===== Provided records

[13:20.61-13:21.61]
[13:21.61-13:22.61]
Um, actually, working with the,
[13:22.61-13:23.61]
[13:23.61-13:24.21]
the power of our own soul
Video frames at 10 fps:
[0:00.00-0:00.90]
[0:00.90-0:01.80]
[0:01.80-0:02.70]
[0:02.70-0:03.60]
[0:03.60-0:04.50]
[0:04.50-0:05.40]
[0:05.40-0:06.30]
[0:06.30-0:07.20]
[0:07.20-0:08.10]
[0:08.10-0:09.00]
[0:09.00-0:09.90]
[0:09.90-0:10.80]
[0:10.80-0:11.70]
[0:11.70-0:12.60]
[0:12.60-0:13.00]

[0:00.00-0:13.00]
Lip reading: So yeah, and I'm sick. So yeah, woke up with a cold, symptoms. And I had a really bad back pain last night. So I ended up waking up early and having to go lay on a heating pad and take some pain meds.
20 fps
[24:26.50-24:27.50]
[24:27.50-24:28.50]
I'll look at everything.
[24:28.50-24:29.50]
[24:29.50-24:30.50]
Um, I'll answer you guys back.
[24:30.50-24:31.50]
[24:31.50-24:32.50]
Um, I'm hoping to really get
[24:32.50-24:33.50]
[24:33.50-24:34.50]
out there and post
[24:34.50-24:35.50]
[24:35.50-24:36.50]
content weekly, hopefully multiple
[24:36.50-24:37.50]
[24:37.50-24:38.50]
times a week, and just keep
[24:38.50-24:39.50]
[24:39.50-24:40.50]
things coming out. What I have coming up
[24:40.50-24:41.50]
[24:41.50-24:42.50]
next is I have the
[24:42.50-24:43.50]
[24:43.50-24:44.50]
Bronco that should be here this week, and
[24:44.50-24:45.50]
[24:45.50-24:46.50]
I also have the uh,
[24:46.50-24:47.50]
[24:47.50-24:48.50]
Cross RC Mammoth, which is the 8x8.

==========

What is being asked –
Nothing but the lines from the one with "[24:44.50-24:45.50]" through the final line of the data belongs in the answer, and they must match exactly.

Written solution –
[24:44.50-24:45.50]
[24:45.50-24:46.50]
I also have the uh,
[24:46.50-24:47.50]
[24:47.50-24:48.50]
Cross RC Mammoth, which is the 8x8.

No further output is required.